Collected data entries:
╔══

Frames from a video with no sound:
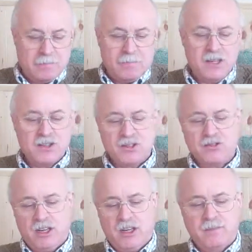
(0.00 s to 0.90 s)
Page
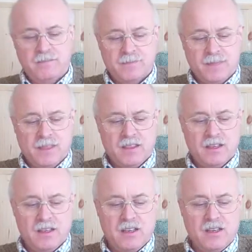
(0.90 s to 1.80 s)
3.
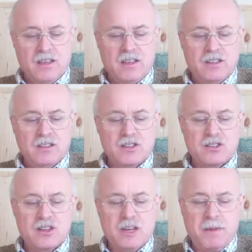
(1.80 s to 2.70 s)

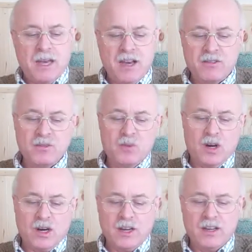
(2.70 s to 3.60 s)
Describe how and
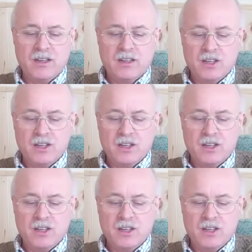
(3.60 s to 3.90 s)
why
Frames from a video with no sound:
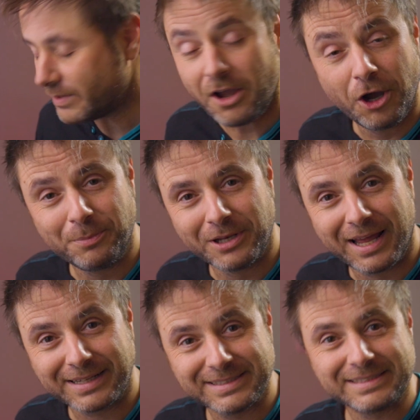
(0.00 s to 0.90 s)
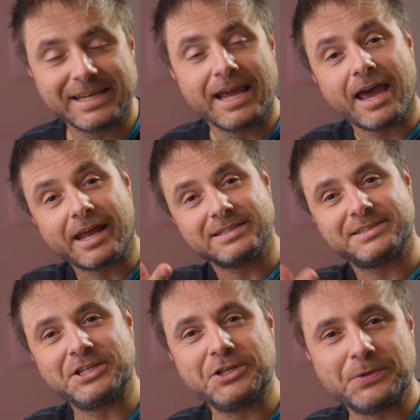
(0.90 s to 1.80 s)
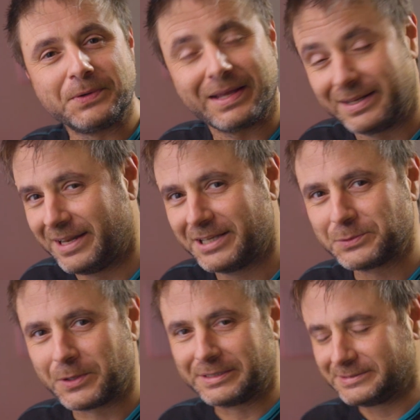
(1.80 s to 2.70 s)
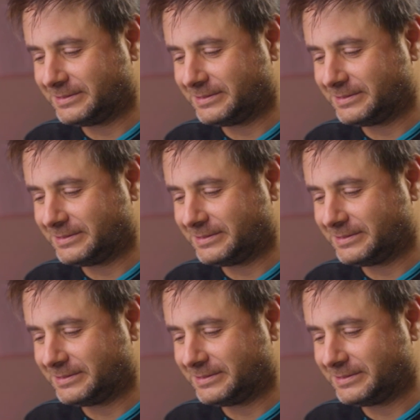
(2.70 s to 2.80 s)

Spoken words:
I hope you liked it, and I'll see you in the next one.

╚══

- **What the task requires**
Find the line holding "(3.60 s to 3.90 s)" in the data above. Retype it and every later line exactly, through the end, but not the pictures.

- **Finished task**
(3.60 s to 3.90 s)
why
Frames from a video with no sound:
(0.00 s to 0.90 s)
(0.90 s to 1.80 s)
(1.80 s to 2.70 s)
(2.70 s to 2.80 s)

Spoken words:
I hope you liked it, and I'll see you in the next one.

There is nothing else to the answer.